[Stored items]

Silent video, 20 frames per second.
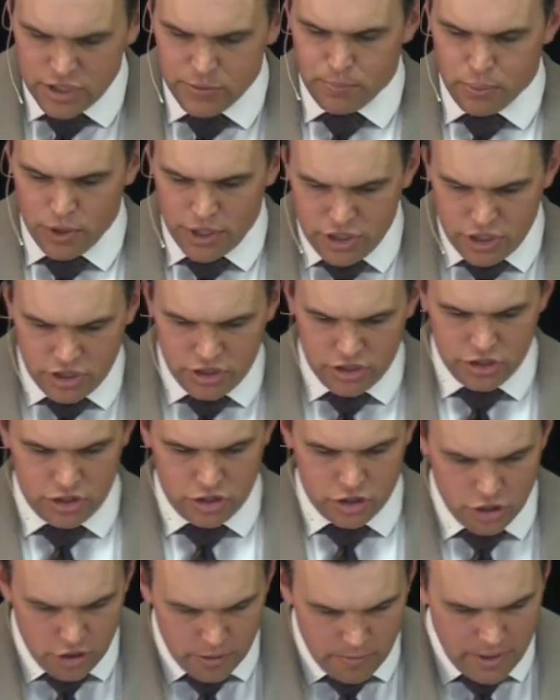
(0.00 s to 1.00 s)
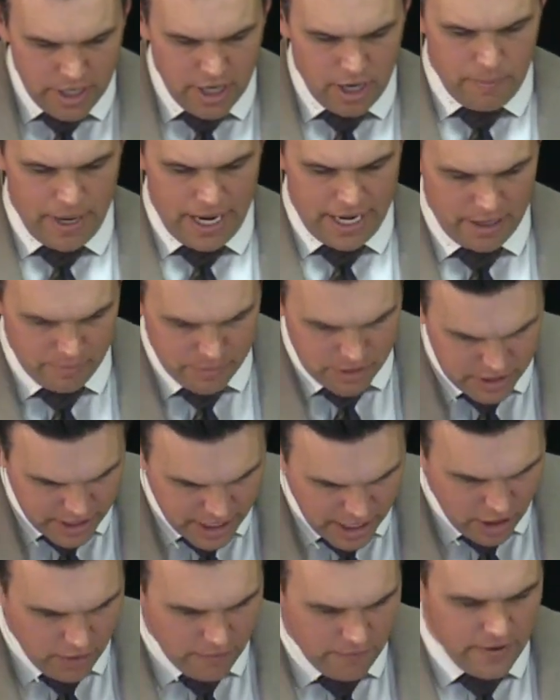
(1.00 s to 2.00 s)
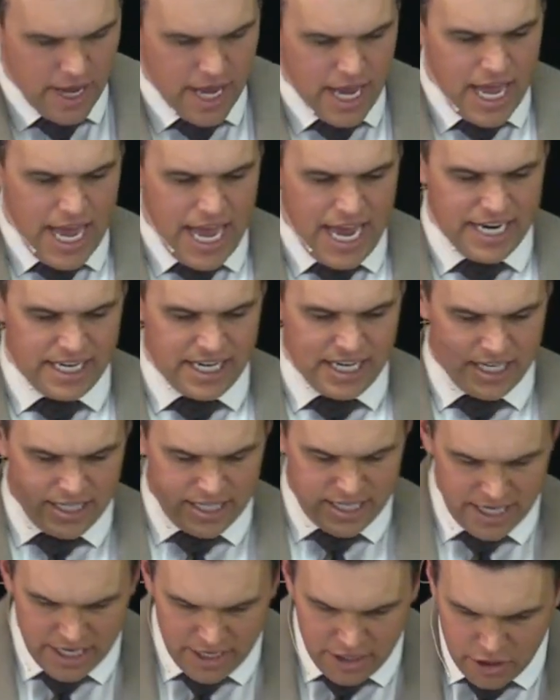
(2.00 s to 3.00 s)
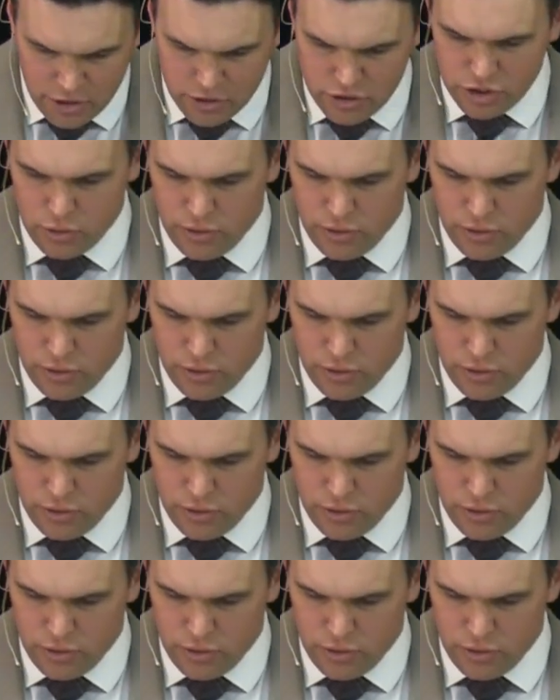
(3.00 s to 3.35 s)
preaches a sermon about himself and continues to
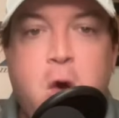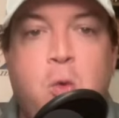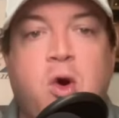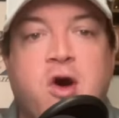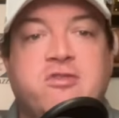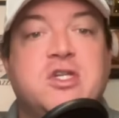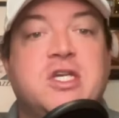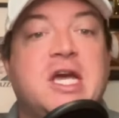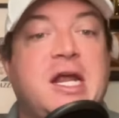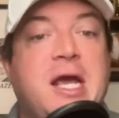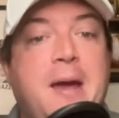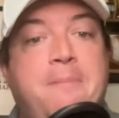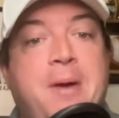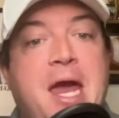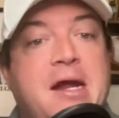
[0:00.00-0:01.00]
Wirfs is going to
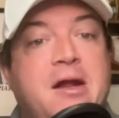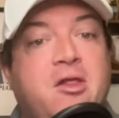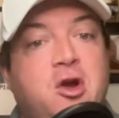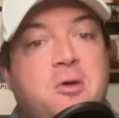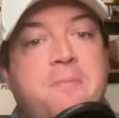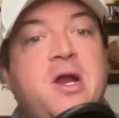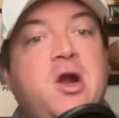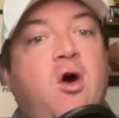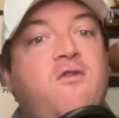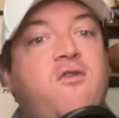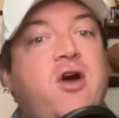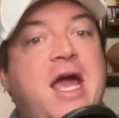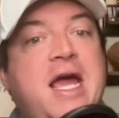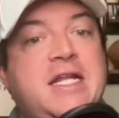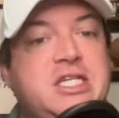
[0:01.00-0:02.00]
get paid a little bit
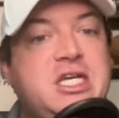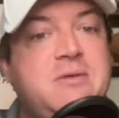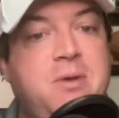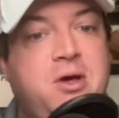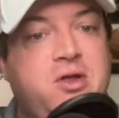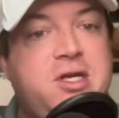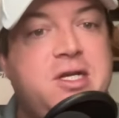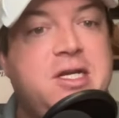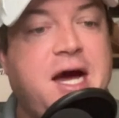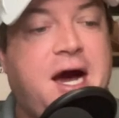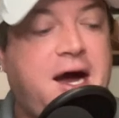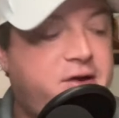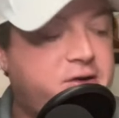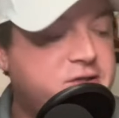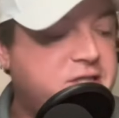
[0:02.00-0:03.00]
over eighteen million
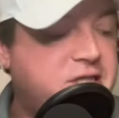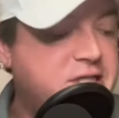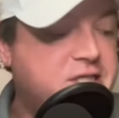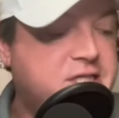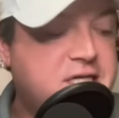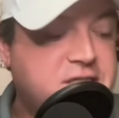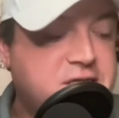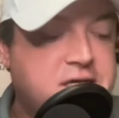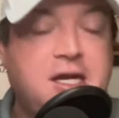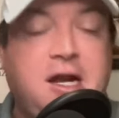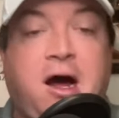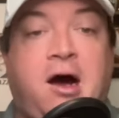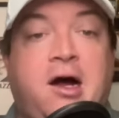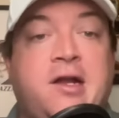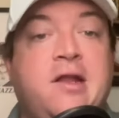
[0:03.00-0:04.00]
dollars this season
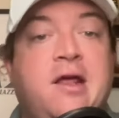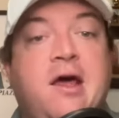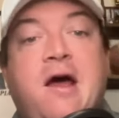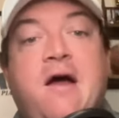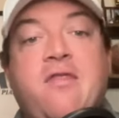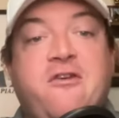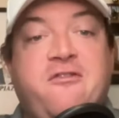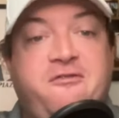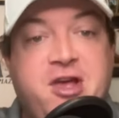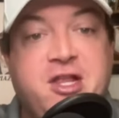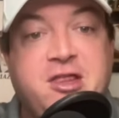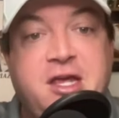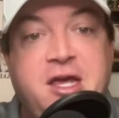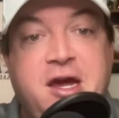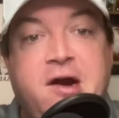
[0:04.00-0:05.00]
on the
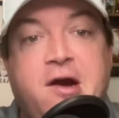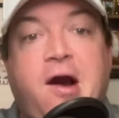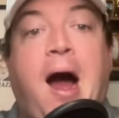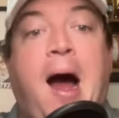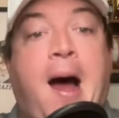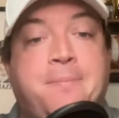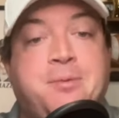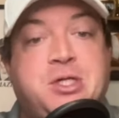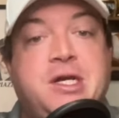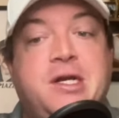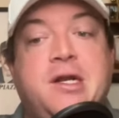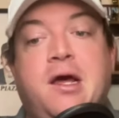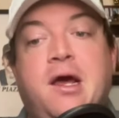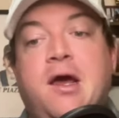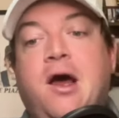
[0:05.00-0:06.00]
fifth-year
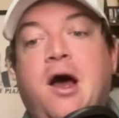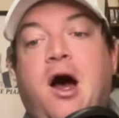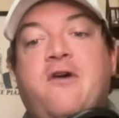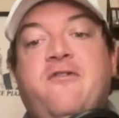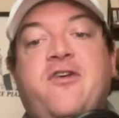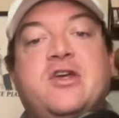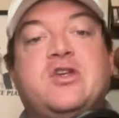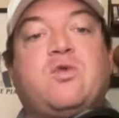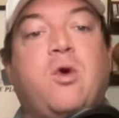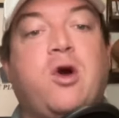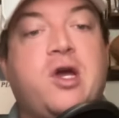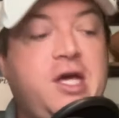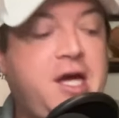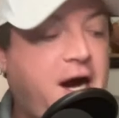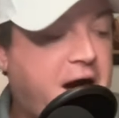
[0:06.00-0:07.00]
option of his
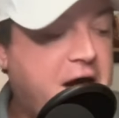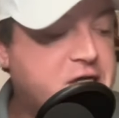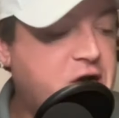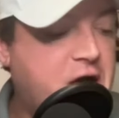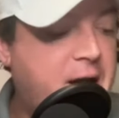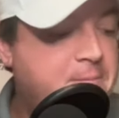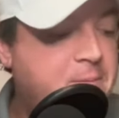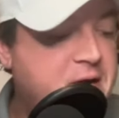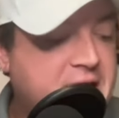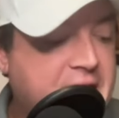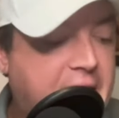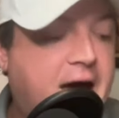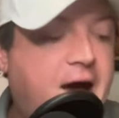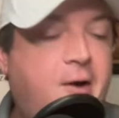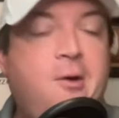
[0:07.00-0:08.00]
rookie contract, but
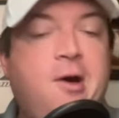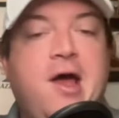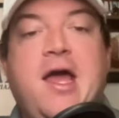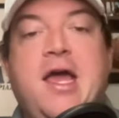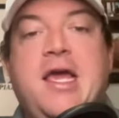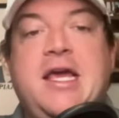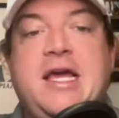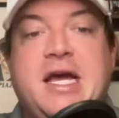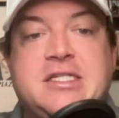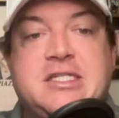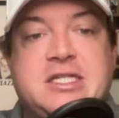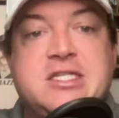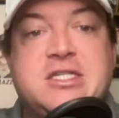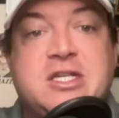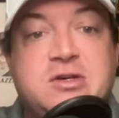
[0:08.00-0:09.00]
now he gets
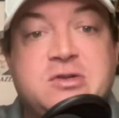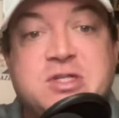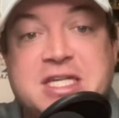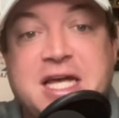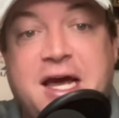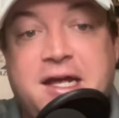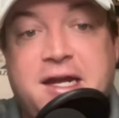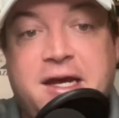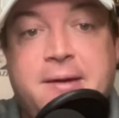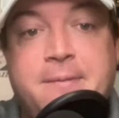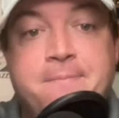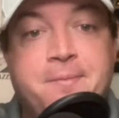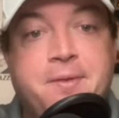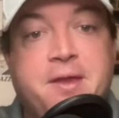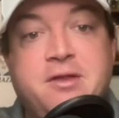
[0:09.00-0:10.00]
this new
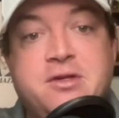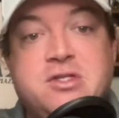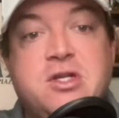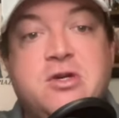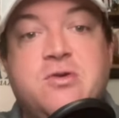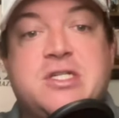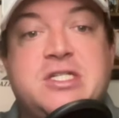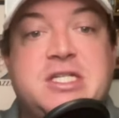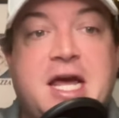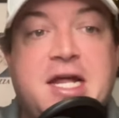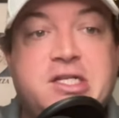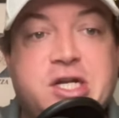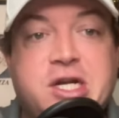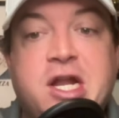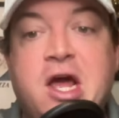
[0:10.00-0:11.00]
signing, this new
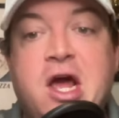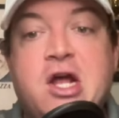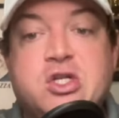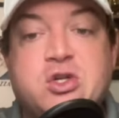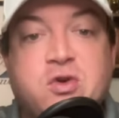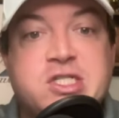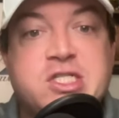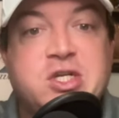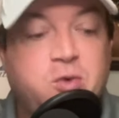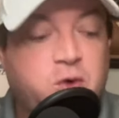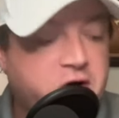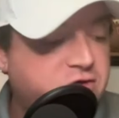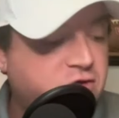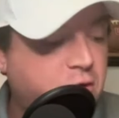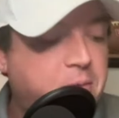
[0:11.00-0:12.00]
extension. Tristan
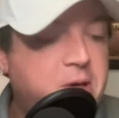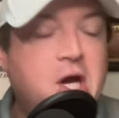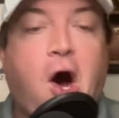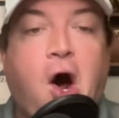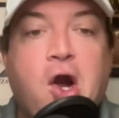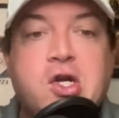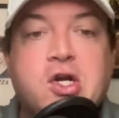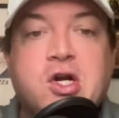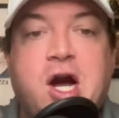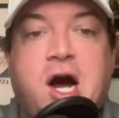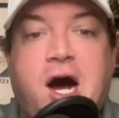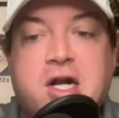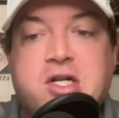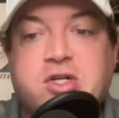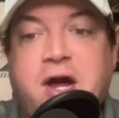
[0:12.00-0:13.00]
Wirfs will be under
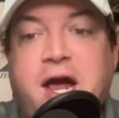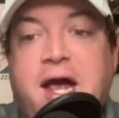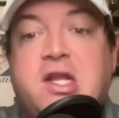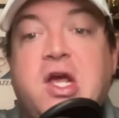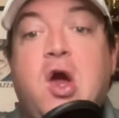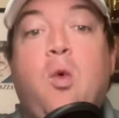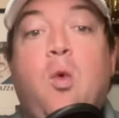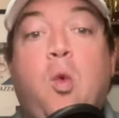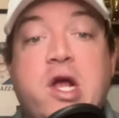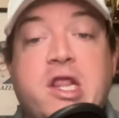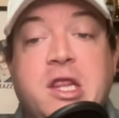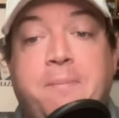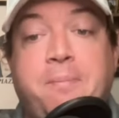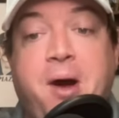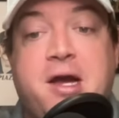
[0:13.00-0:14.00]
contract
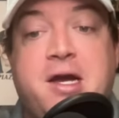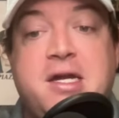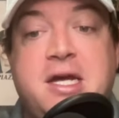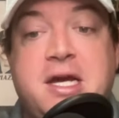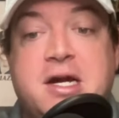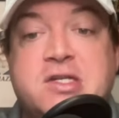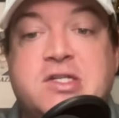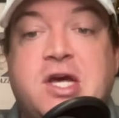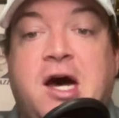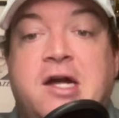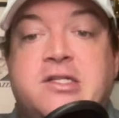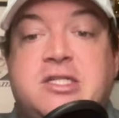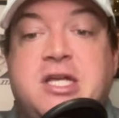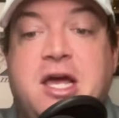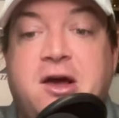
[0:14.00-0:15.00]
with the Buccaneers
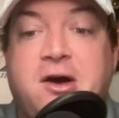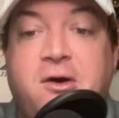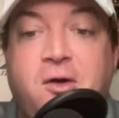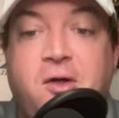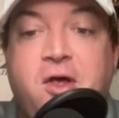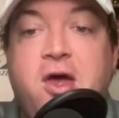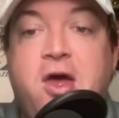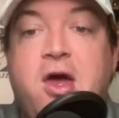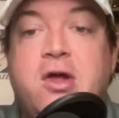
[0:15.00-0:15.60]
until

» WHAT THE TASK REQUIRES:
From the line containing "[0:07.00-0:08.00]" through the end of the entries, quote each line exactly and nothing else, excluding all pictures.

» YOUR SOLUTION:
[0:07.00-0:08.00]
rookie contract, but
[0:08.00-0:09.00]
now he gets
[0:09.00-0:10.00]
this new
[0:10.00-0:11.00]
signing, this new
[0:11.00-0:12.00]
extension. Tristan
[0:12.00-0:13.00]
Wirfs will be under
[0:13.00-0:14.00]
contract
[0:14.00-0:15.00]
with the Buccaneers
[0:15.00-0:15.60]
until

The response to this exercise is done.